To artists Dutes Miller and Stan Shellabarger, ultimate loss is a part of true love. That duality is a foundation of their truth, and it’s echoed both in their work and in their lives.
The Chicago-based husband-and-husband artistic team explores the deeper human and artistic continuum in their installation “Miller and Shellabarger: Hiding in the Light.” The installation runs through July 15 at Inova/Kenilworth, the gallery affiliated with UWM’s Peck School of the Arts on Milwaukee’s East Side.
In addition to following their individual muses in a variety of media, Miller and Shellabarger are performance artists, and the statements they choose to make often govern the art form they select.
“We use the medium to define the artistic process, and the process is part of metaphor,” says Miller, 45, whose unusual first name was also his grandfather’s nickname. “My preferred medium for our collaborative work is performance art. For me, that’s the most satisfying.”

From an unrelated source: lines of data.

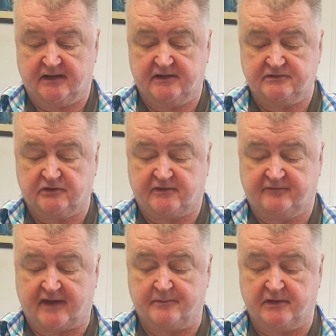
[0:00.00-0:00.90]
it's looking
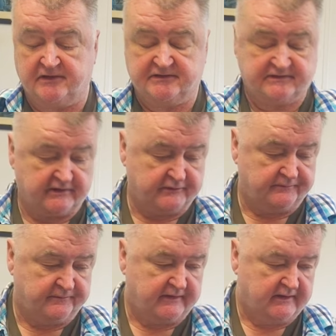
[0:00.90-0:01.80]
fabulous. So
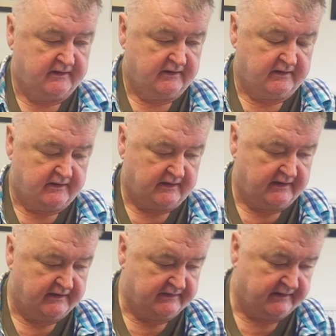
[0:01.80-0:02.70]

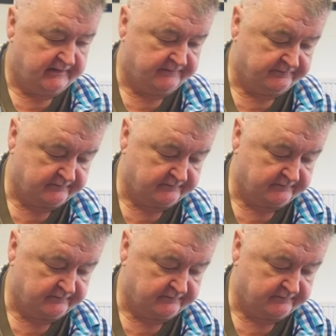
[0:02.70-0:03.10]
I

The pair’s best-known performance piece opened their Inova showing on April 20, when each sat across from the other crocheting opposite ends of a long pink tube. Known as “Untitled (Crochet),” the artists began knitting the work in 2003, starting with a single chain of crochet that closed into a circle. It eventually grew to its current 65-foot length, and it represents the couple’s enduring relationship.
“It’s not for sale and it’s never going to be finished until one of us can no longer crochet. It will then be the other person’s job to unravel the entire work,” Miller says. “It’s a living metaphor of our time together.”
The couple’s time together began when the two former art majors met in ceramics class at Illinois State University at Normal in the late 1980s. After each earned a bachelor of fine arts degree in 1991, they moved as a couple to Madison, where Shellabarger earned a masters in fine arts at the University of Wisconsin in 1996. The pair then moved to Chicago, where they have continued to practice their art and live their lives together.
With shaved heads, long beards and a work-wear wardrobe that could cause them to be mistaken for northern Wisconsin bachelor farmers or members of a ZZ Top tribute band, Miller and Shellabarger appear an unlikely pair of gay men, especially when crocheting in both artistic and non-artistic settings. They’ve crocheted in galleries, coffee houses and public parks from Basel, Switzerland, to Portland, Ore., as they continue their work.
The artists are often approached by people intrigued by their unusual appearance and their even more unusual work. They always engage the audience, but they never try to explain their art.
“We don’t try to tell people what the performance means,” says Shellabarger, 43. “You don’t walk up to a painting and ask it what it’s about. The audience ultimately decides what a piece means.”
The same holds true for audience members who learn the artists are gay despite their non-stereotypical appearance, he says.
“We don’t care that we’re queer. It doesn’t seem unnatural,” Shellabarger says. “Our work is about a relationship.
It’s not about a queer relationship.”
Expressions of that relationship extend to everything they do, including the series of silhouettes of the artists that grace Inova’s wall. Some show the pair with their beards intertwined, others show the artists making contact in different gentle and meaningful ways.
Over the course of nearly 20 years, Miller and Shellabarger have worked in multiple media, both individually and together, investigating issues of love, relationship and existential separateness. Some of their most popular performance pieces even explore afterlife possibilities.
In Portland, the pair mounted a performance piece called “Untitled (Graves).” Both artists dug proportionally sized side-by-side graves, laid down in them and then dug a tunnel between the two so they could hold hands. The work speaks to life after death and the ability of love to endure, Shellabarger says.
“When people see the (‘Graves’) piece, they have a strong reaction,” the artist explains. “It’s really about everyone’s relationship, not just ours.”
Given the subject matter of many of their works, it would be fitting for the artists to have an epitaph in mind to define their conjoined career. But Miller hesitates when asked to create the perfect phrase to memorialize them for future generations.
“It would be great to be remembered for how we might have changed people’s minds about what a gay couple looks like and what love is,” he says.
Time will tell. Until then, they’ll continue to crochet.